• [EXERCISE GOAL]:
The records below are to be copied exactly, with every picture left out.

Stored data:
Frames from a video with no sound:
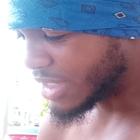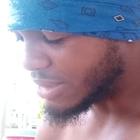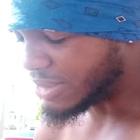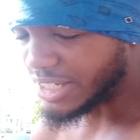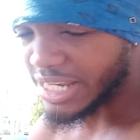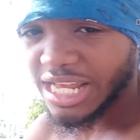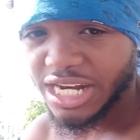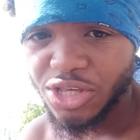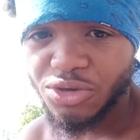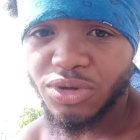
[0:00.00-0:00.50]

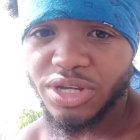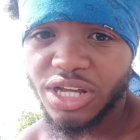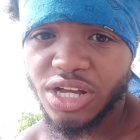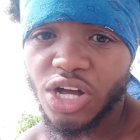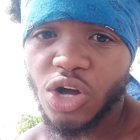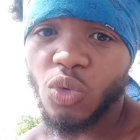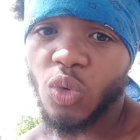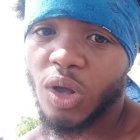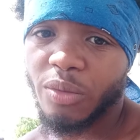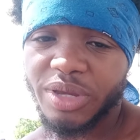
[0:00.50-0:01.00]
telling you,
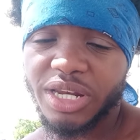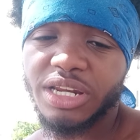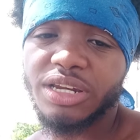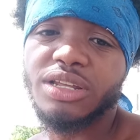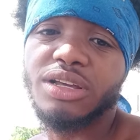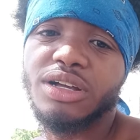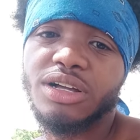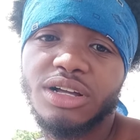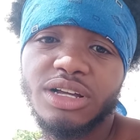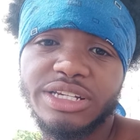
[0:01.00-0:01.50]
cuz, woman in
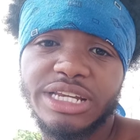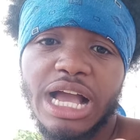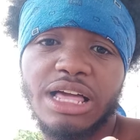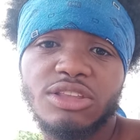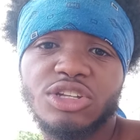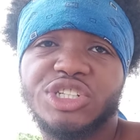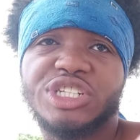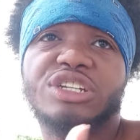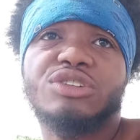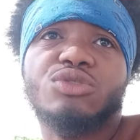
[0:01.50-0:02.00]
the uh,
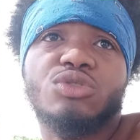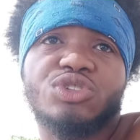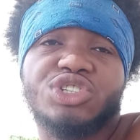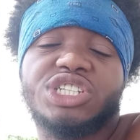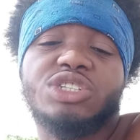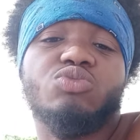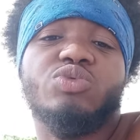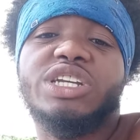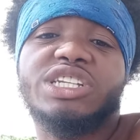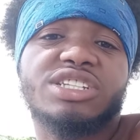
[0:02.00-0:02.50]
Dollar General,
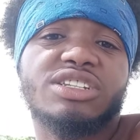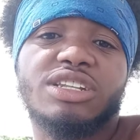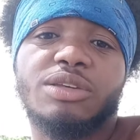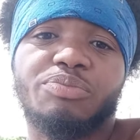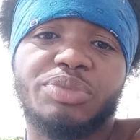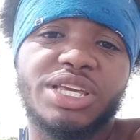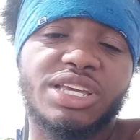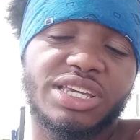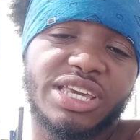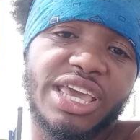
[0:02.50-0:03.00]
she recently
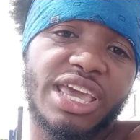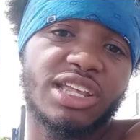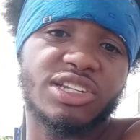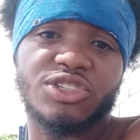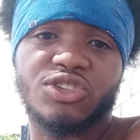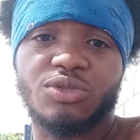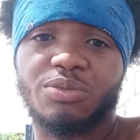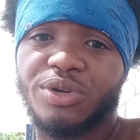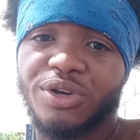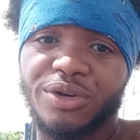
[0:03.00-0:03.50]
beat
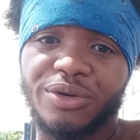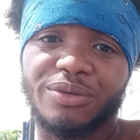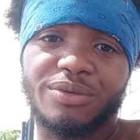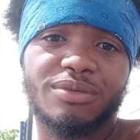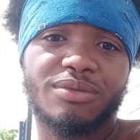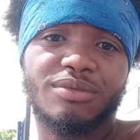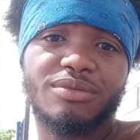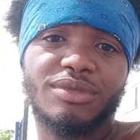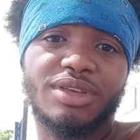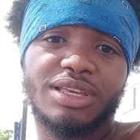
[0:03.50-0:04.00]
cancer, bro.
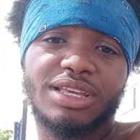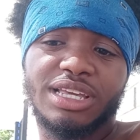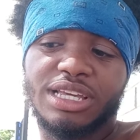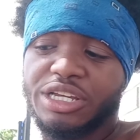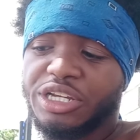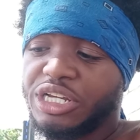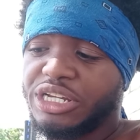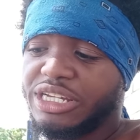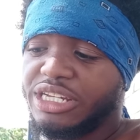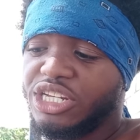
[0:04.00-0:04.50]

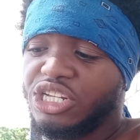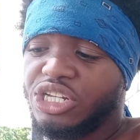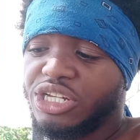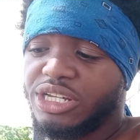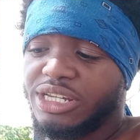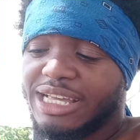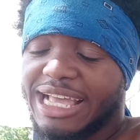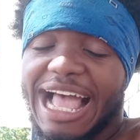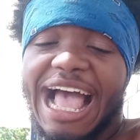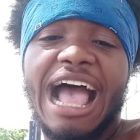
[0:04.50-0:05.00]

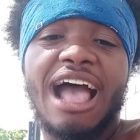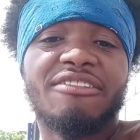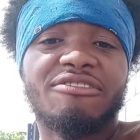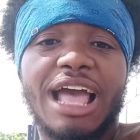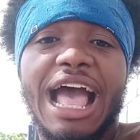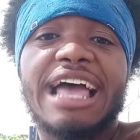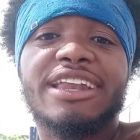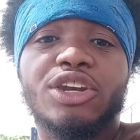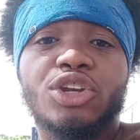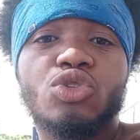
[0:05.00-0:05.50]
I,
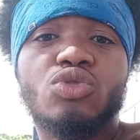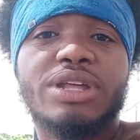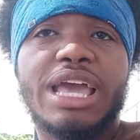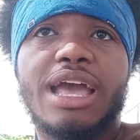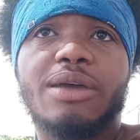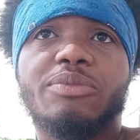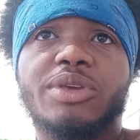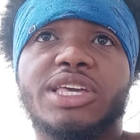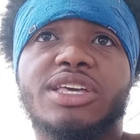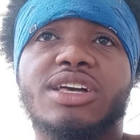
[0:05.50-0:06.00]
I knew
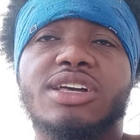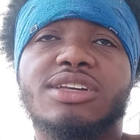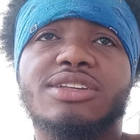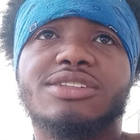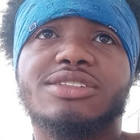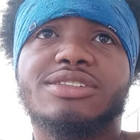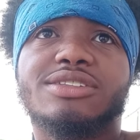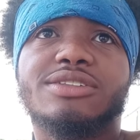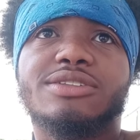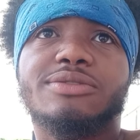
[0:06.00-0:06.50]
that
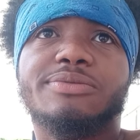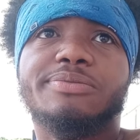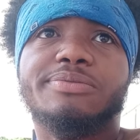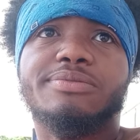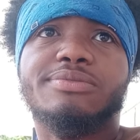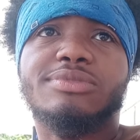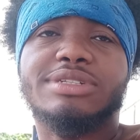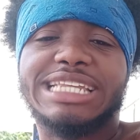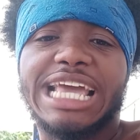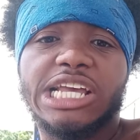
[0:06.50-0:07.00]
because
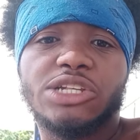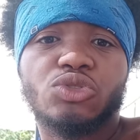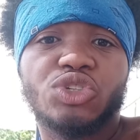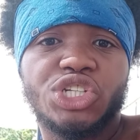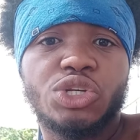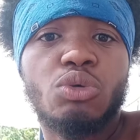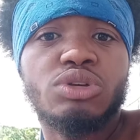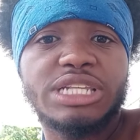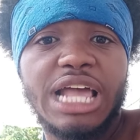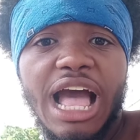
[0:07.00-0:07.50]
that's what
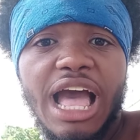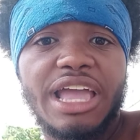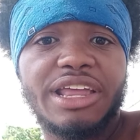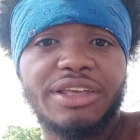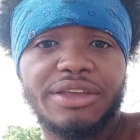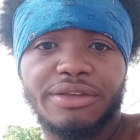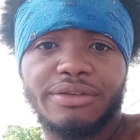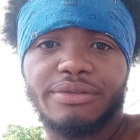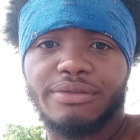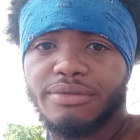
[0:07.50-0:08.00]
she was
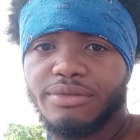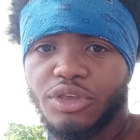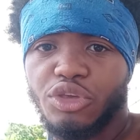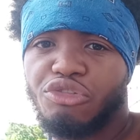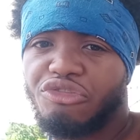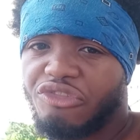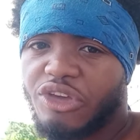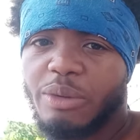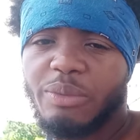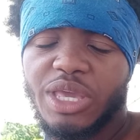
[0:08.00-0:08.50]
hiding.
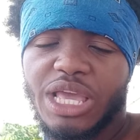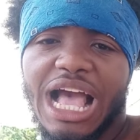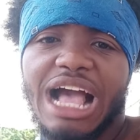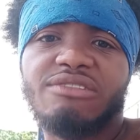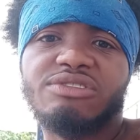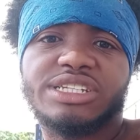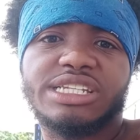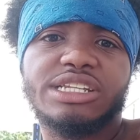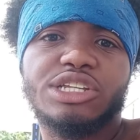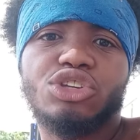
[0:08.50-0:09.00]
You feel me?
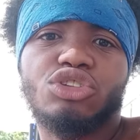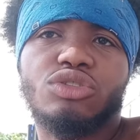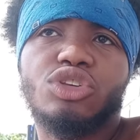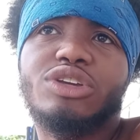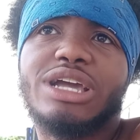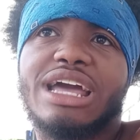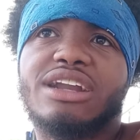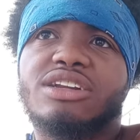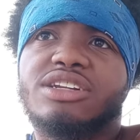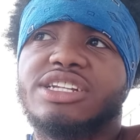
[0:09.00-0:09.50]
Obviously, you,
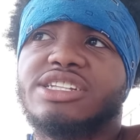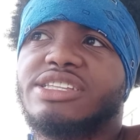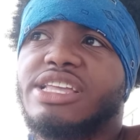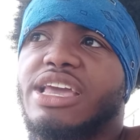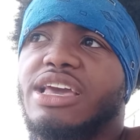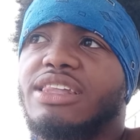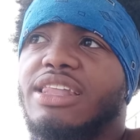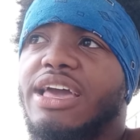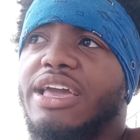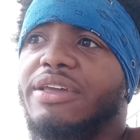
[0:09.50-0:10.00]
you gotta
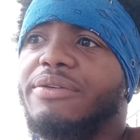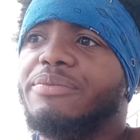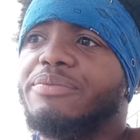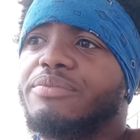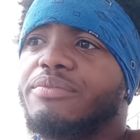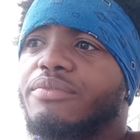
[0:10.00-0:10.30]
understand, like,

• [SOLUTION TO THIS EXERCISE]:
Frames from a video with no sound:
[0:00.00-0:00.50]

[0:00.50-0:01.00]
telling you,
[0:01.00-0:01.50]
cuz, woman in
[0:01.50-0:02.00]
the uh,
[0:02.00-0:02.50]
Dollar General,
[0:02.50-0:03.00]
she recently
[0:03.00-0:03.50]
beat
[0:03.50-0:04.00]
cancer, bro.
[0:04.00-0:04.50]

[0:04.50-0:05.00]

[0:05.00-0:05.50]
I,
[0:05.50-0:06.00]
I knew
[0:06.00-0:06.50]
that
[0:06.50-0:07.00]
because
[0:07.00-0:07.50]
that's what
[0:07.50-0:08.00]
she was
[0:08.00-0:08.50]
hiding.
[0:08.50-0:09.00]
You feel me?
[0:09.00-0:09.50]
Obviously, you,
[0:09.50-0:10.00]
you gotta
[0:10.00-0:10.30]
understand, like,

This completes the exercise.